OpenAI o1 CRUSHES PHD Level Experts! [HIDDEN THOUGHTS]

The video discusses OpenAI’s new model, O1, which excels in complex reasoning tasks and outperforms PhD-level experts in subjects like math, coding, and physics through its hidden “Chain of Thought” reasoning process. This model’s ability to engage in deeper reasoning and problem-solving has significant implications for AI development, safety, and real-world applications.

In the video, the presenter discusses OpenAI’s newly released model, referred to as “O1,” which is designed to excel in complex reasoning tasks, outperforming even PhD-level experts in subjects like math, coding, and physics. The model’s unique feature is its ability to engage in a hidden “Chain of Thought” reasoning process, allowing it to think through problems extensively before providing answers. This internal reasoning is not visible to users, which the presenter suggests could have significant implications for AI development and user interaction.

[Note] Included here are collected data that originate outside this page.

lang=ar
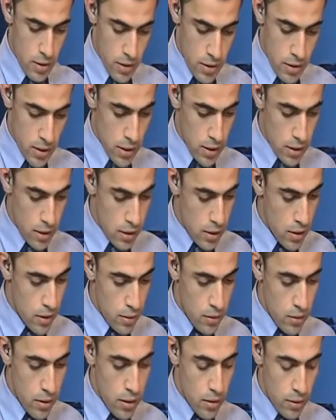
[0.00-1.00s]
اساكي
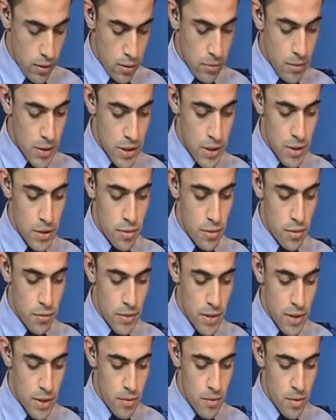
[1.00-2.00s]
قاد نكماسي سو
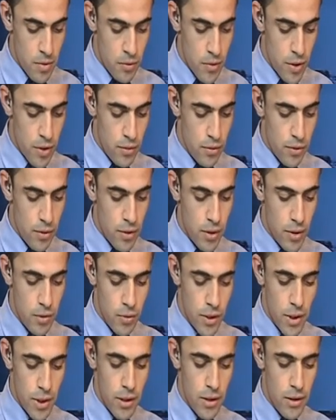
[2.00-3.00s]
غميس مزوارو
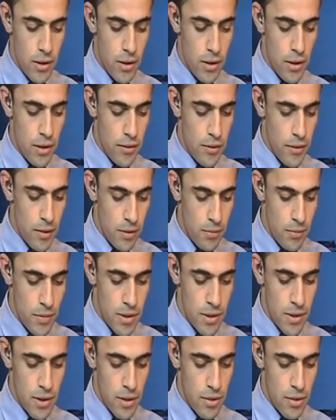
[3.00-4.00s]
واكي ذا غميس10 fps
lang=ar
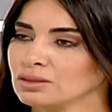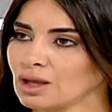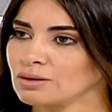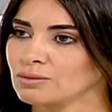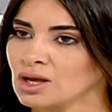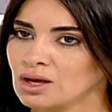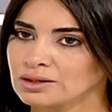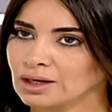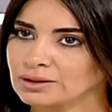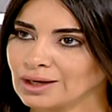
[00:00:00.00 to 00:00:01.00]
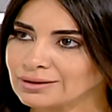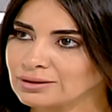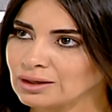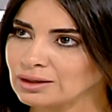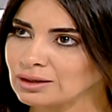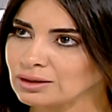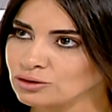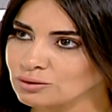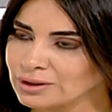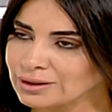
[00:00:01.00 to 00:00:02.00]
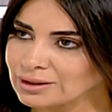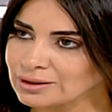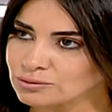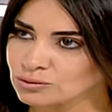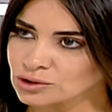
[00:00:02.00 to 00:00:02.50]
نعم يعني هيدا اليوم الكلامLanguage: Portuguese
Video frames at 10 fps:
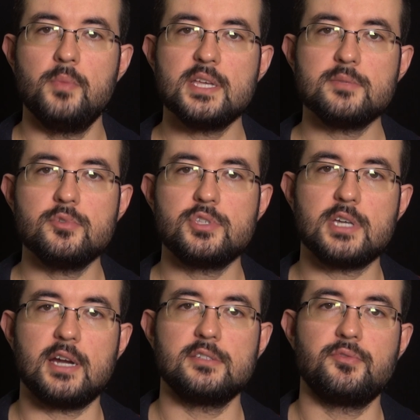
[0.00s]
mesmo
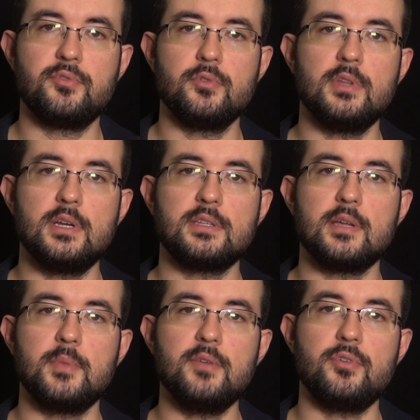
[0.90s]
Charles Fuller
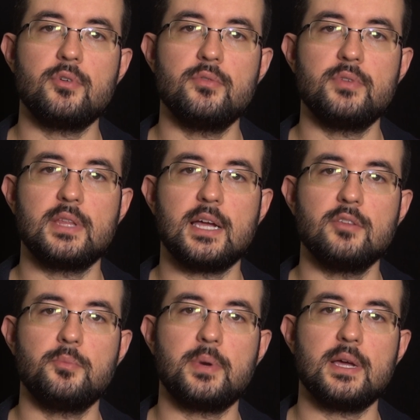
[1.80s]
também foi
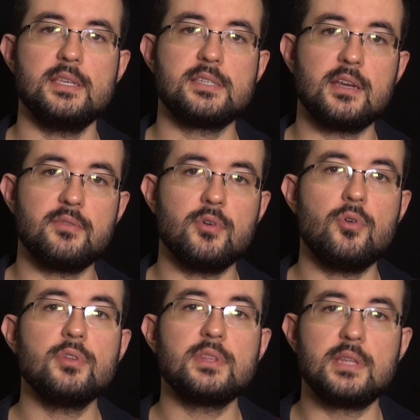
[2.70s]
convidado para escrever o
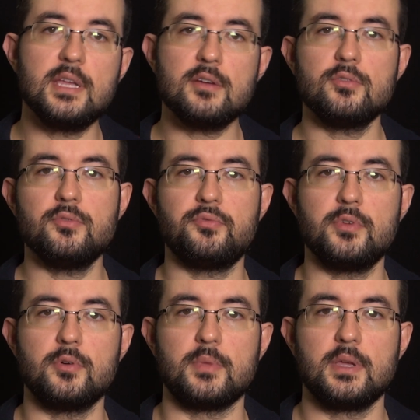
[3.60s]
roteiro do
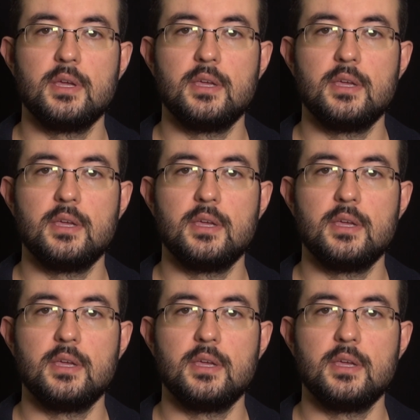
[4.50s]
filme.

The O1 model demonstrates remarkable performance on various benchmarks, achieving high accuracy in competitive programming and science questions. For instance, it ranks in the 89th percentile for competitive programming and exceeds human PhD-level accuracy in physics, biology, and chemistry. The model’s ability to take more time to think through questions—referred to as “test time compute”—is a key factor in its improved performance, as it allows for deeper reasoning and more accurate answers.

The video highlights the importance of the hidden Chain of Thought, which enables the model to refine its reasoning strategies and correct mistakes. This process is likened to how humans think through complex problems, breaking them down into simpler steps. The presenter provides examples of the model’s reasoning in action, showcasing its meticulous approach to problem-solving, which includes testing hypotheses and exploring various possibilities before arriving at a conclusion.

Additionally, the presenter discusses the implications of the model’s hidden reasoning for safety and robustness. By allowing researchers to observe the model’s thought process, they can better understand its decision-making and improve its safety mechanisms. The hidden Chain of Thought also helps prevent the model from being easily manipulated or “jailbroken,” enhancing its reliability in real-world applications.

In conclusion, the O1 model represents a significant advancement in AI capabilities, particularly in reasoning and problem-solving. The presenter encourages viewers to explore the model’s features and consider its potential impact on the future of AI. With its ability to outperform human experts in various domains, the O1 model could mark a fundamental shift in how AI systems are developed and utilized.